Paul Shackley said...

Sean,
Laptop is failing so I might have sporadic contact for a few months.
Regarding Obama saying Islamic State not Muslim (which means "Muslim"!), whenever atrocities are committed in the name of a religion, some people say, "That's not Muslim/Christian etc," whatever the religion is. I think we have to recognize that, historically, religious motivations have included both compassion and hate, the best and the worst, + there are violent passages in the Bible as well as the Koran. Saudi Arabia beheads people, including, I am told, one recently for "sorcery." Maybe we can agree on some humane values that are common to religious believers and secularists. (Sorry in advance if I do not respond promptly for a while.)
Paul.

Paul Shackley said...

Sean,
Sorry. "Muslim" means "Islamic"! They are two adjectives from the same noun. I really was in haste before, expecting the computer to die at any moment.
Paul.

Sean M. Brooks said...

Hi, Paul!

Good, we agree that "Muslim" and "Islamic" refers to the same thing.

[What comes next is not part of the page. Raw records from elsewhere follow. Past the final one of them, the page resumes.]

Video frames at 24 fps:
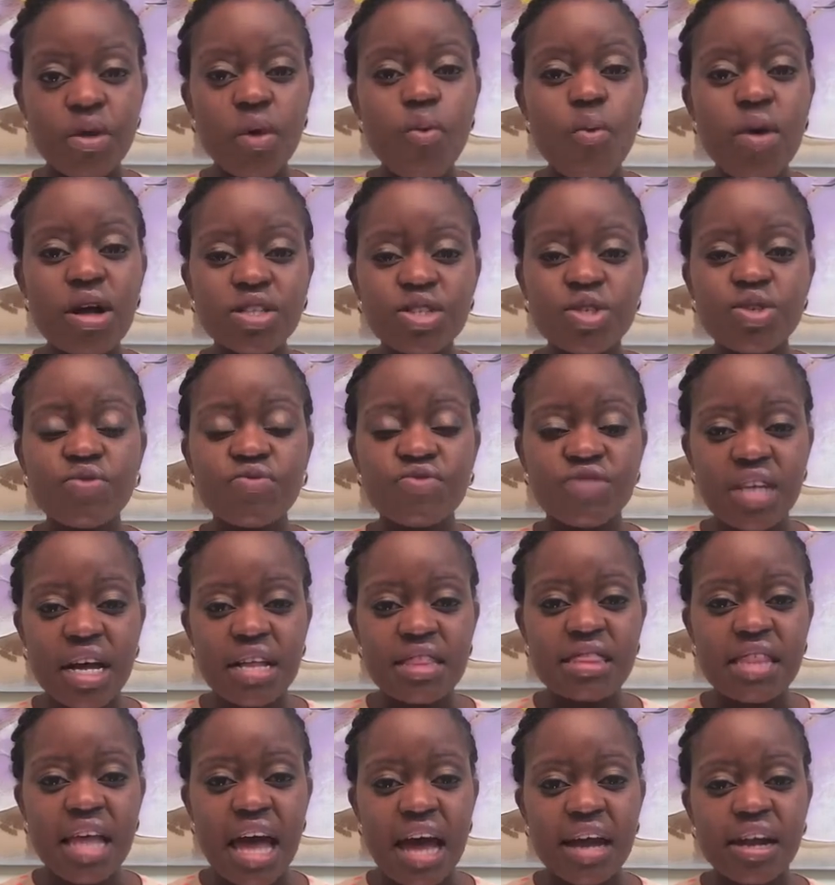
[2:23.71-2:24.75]
Once you've
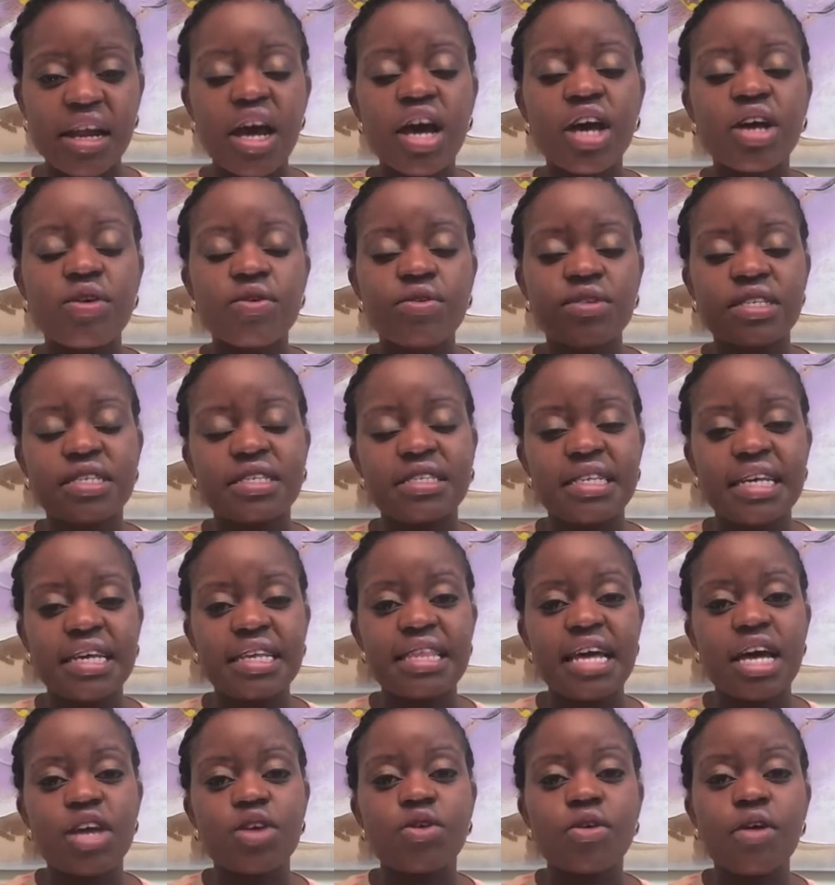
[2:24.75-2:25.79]
done that, you'll see
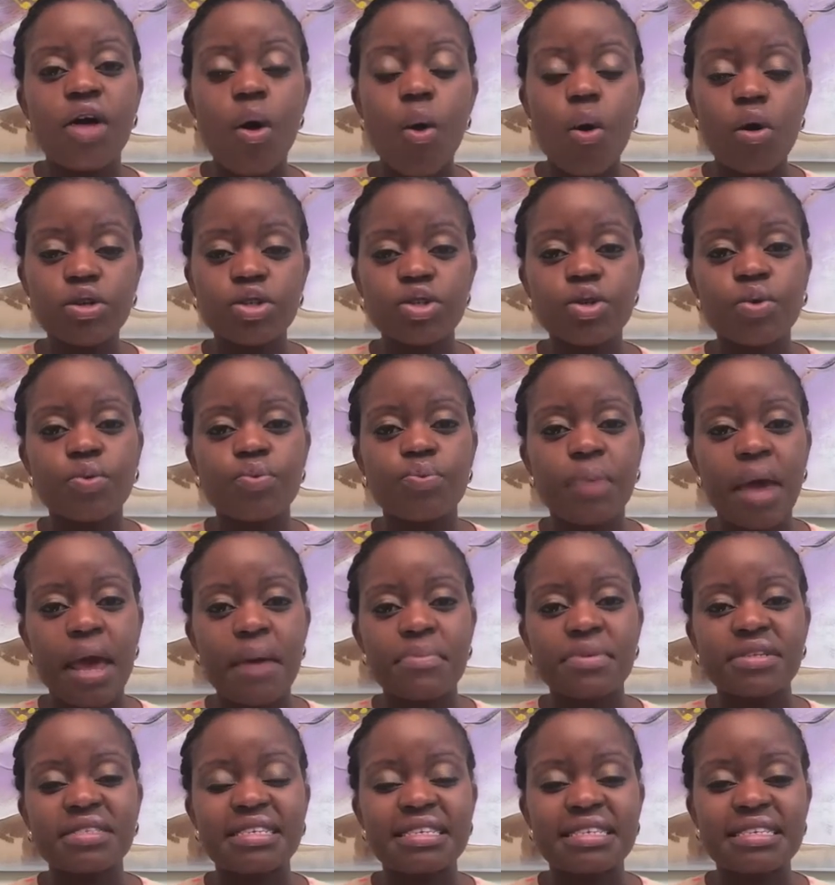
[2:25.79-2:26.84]
that you'll also be
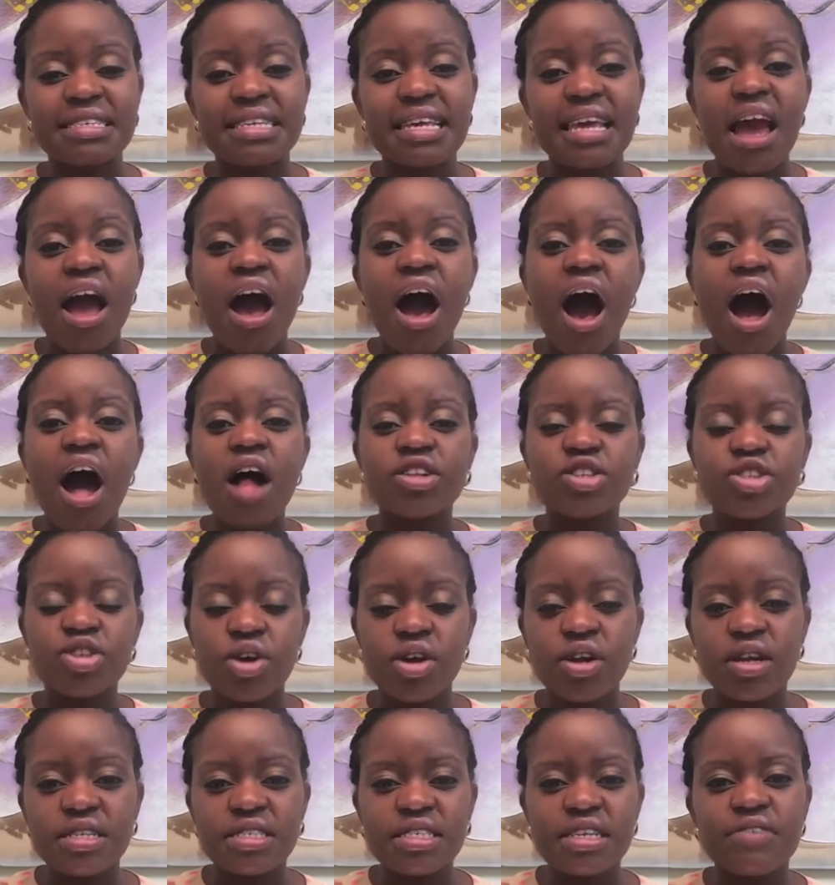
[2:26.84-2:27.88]
able to see
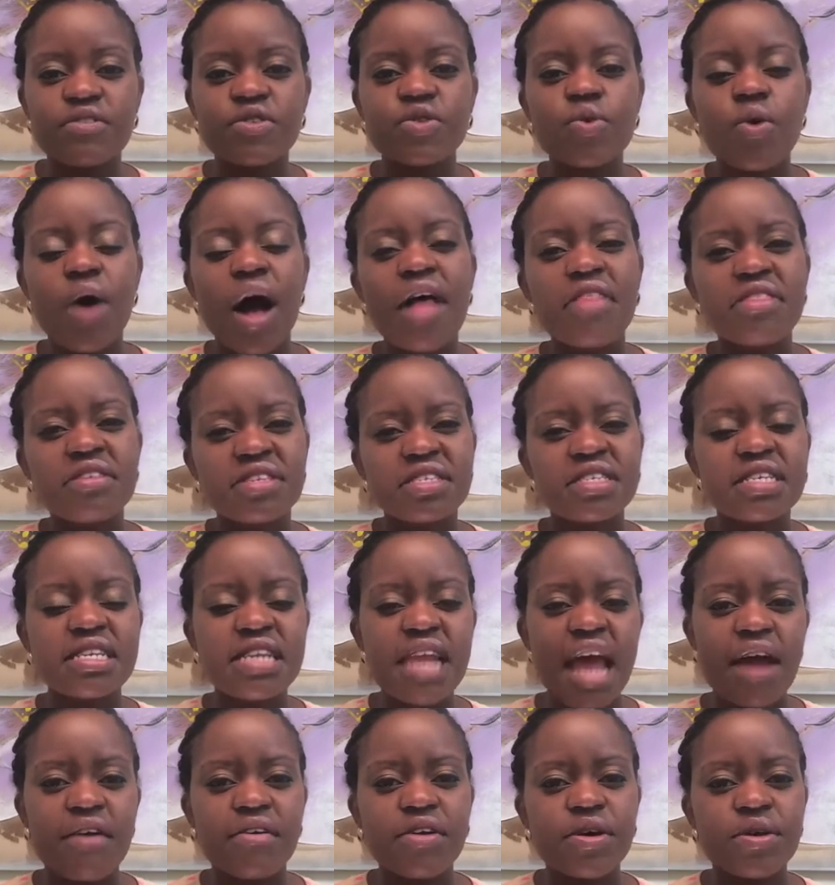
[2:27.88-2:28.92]
alternatives or other
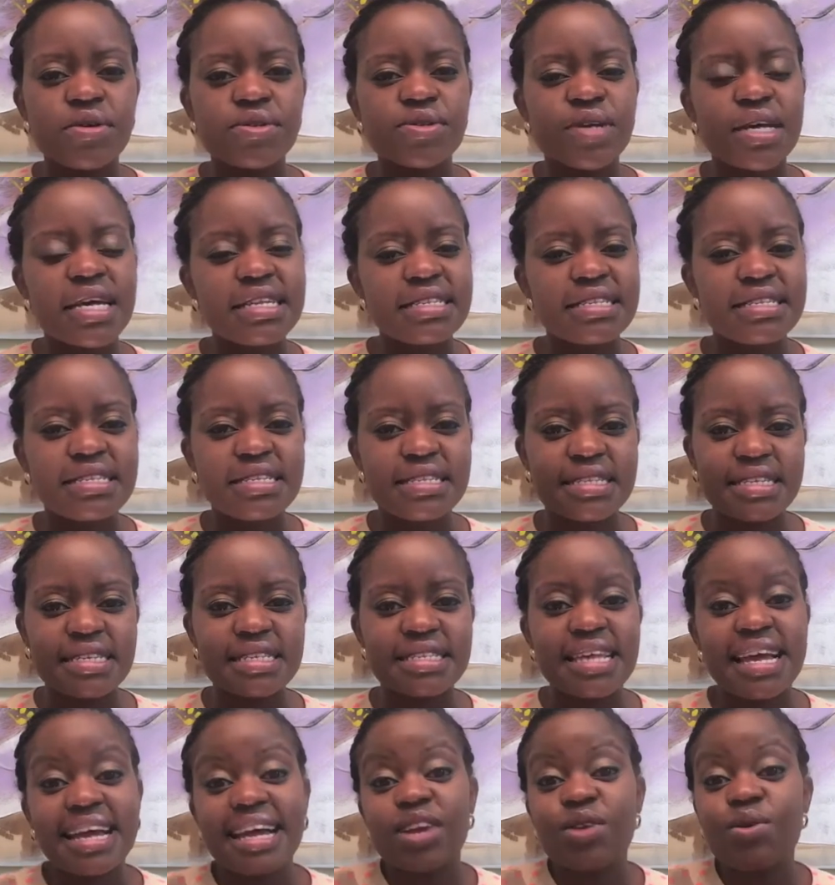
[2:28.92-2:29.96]
scenarios or
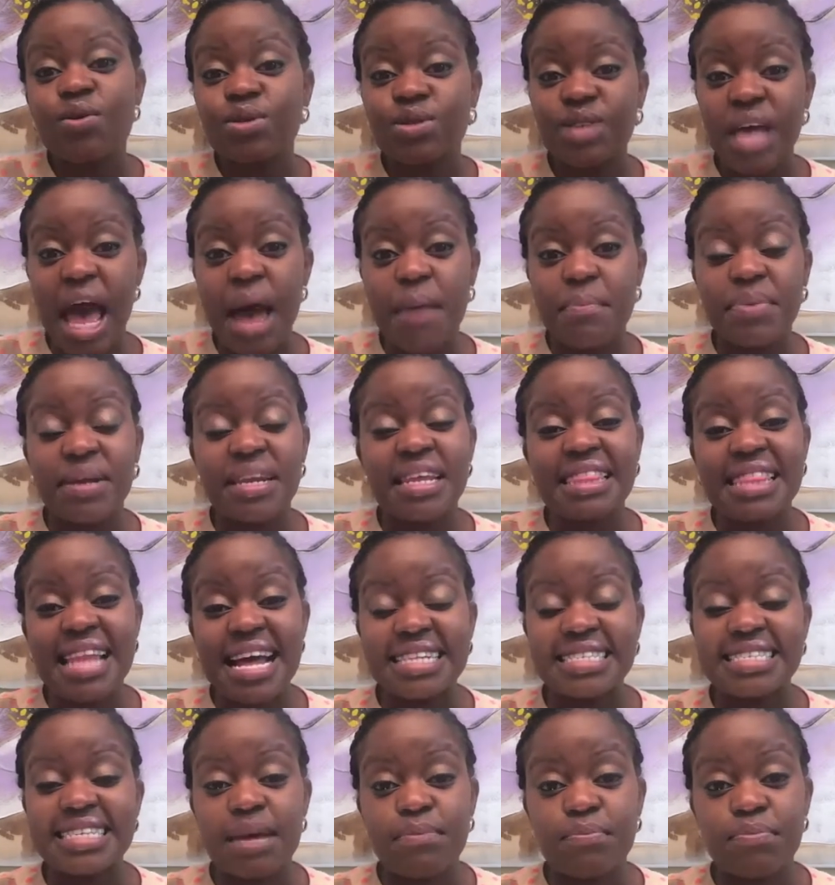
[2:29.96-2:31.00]
instances that can also happen in
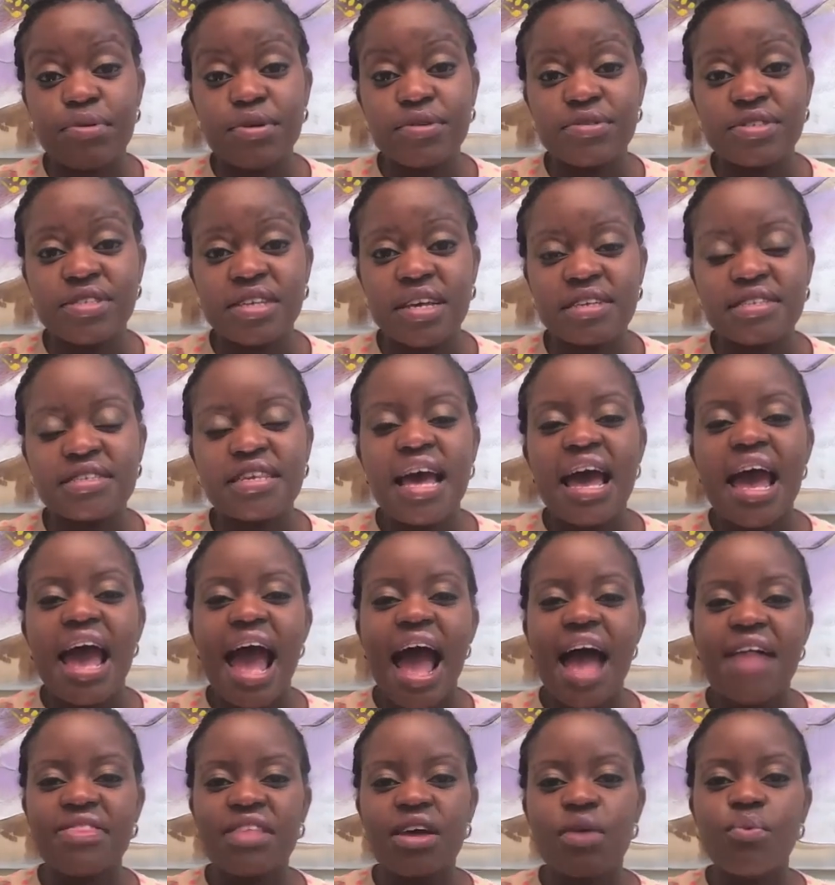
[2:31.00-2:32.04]
that same process,
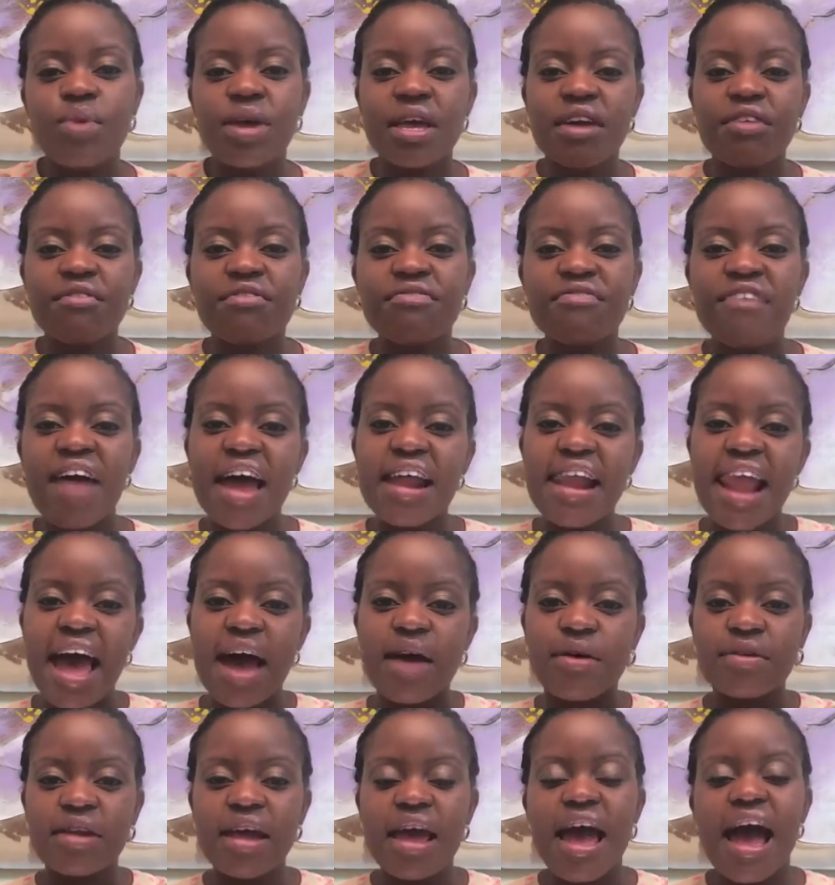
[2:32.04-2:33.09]
and then we can fan
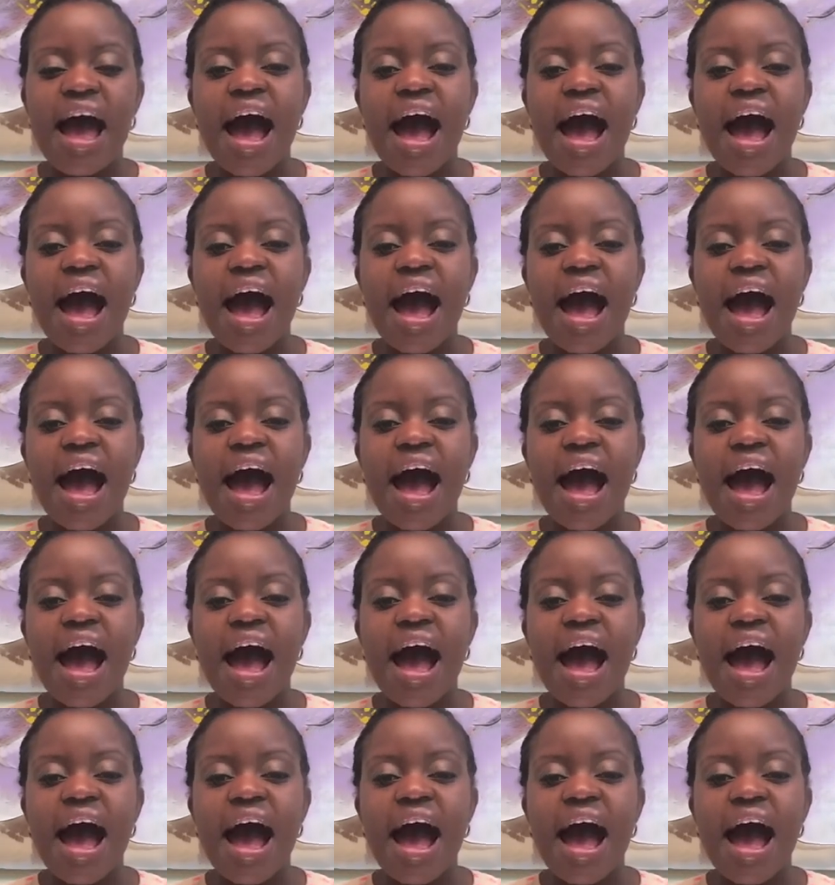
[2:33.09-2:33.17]
out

I'm sorry, but I don't agree the Bible can be used the same way Muslims use the Koran. As a Catholic I would point out there is not a single word in the New Testament commanding Christians to kill, enslave, or conquer all non Christians. And I freely admit there are plenty of bad Christians, past and present. And the Koran DOES have savage texts like that. As for the OT, again, no text there commands the Jews to conquer all who are not Jewish. The Koran's commands are open ended and global, the Jews only conquered a small land sometime around 1200 BC.

My view remains that Islam is a cruel and barbaric IDEOLOGY, not simply a religon. There is too much in the authoritative Muslim sources: the Koran, Hadiths, Sharia, the major Muslim schools of law/theology, etc., to make me think otherwise.

Let me say once I am NOT saying all Muslims as PERSONS are brutal fanatics. I am convinced many are perfectly decent persons. My quarrel is with what their "religion" teaches, not them.

I also think the so called Islamic State beheaded poor David Haines to mock PM Cameron, to make him look weak and indecisive. Even, perhaps, to nudge Scotland into secession.

And every day that passes without Obama DECISIVELY striking down the IS strengthens that barbaric entity and makes Obama look weaker and weaker. His feckless half hearted half measures simply will not work!